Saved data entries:

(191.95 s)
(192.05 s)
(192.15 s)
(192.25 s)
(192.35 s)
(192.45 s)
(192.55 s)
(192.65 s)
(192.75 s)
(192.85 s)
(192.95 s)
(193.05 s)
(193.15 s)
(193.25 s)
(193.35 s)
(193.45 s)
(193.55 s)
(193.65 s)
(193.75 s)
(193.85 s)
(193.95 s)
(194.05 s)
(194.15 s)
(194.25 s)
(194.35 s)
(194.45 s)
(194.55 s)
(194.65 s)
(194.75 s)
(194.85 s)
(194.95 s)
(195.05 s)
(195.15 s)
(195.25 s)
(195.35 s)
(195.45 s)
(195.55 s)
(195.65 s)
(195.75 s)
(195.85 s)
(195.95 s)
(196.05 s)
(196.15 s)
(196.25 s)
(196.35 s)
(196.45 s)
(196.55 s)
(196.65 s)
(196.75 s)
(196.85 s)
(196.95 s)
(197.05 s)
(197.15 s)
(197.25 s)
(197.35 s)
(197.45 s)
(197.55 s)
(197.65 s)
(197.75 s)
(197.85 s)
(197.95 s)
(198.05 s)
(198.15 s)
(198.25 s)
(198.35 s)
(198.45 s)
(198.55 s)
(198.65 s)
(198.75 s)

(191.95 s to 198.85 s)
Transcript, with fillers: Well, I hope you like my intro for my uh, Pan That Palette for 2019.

◆ Work to be completed:
Output an exact copy of each record.

◆ Reply:
(191.95 s)
(192.05 s)
(192.15 s)
(192.25 s)
(192.35 s)
(192.45 s)
(192.55 s)
(192.65 s)
(192.75 s)
(192.85 s)
(192.95 s)
(193.05 s)
(193.15 s)
(193.25 s)
(193.35 s)
(193.45 s)
(193.55 s)
(193.65 s)
(193.75 s)
(193.85 s)
(193.95 s)
(194.05 s)
(194.15 s)
(194.25 s)
(194.35 s)
(194.45 s)
(194.55 s)
(194.65 s)
(194.75 s)
(194.85 s)
(194.95 s)
(195.05 s)
(195.15 s)
(195.25 s)
(195.35 s)
(195.45 s)
(195.55 s)
(195.65 s)
(195.75 s)
(195.85 s)
(195.95 s)
(196.05 s)
(196.15 s)
(196.25 s)
(196.35 s)
(196.45 s)
(196.55 s)
(196.65 s)
(196.75 s)
(196.85 s)
(196.95 s)
(197.05 s)
(197.15 s)
(197.25 s)
(197.35 s)
(197.45 s)
(197.55 s)
(197.65 s)
(197.75 s)
(197.85 s)
(197.95 s)
(198.05 s)
(198.15 s)
(198.25 s)
(198.35 s)
(198.45 s)
(198.55 s)
(198.65 s)
(198.75 s)

(191.95 s to 198.85 s)
Transcript, with fillers: Well, I hope you like my intro for my uh, Pan That Palette for 2019.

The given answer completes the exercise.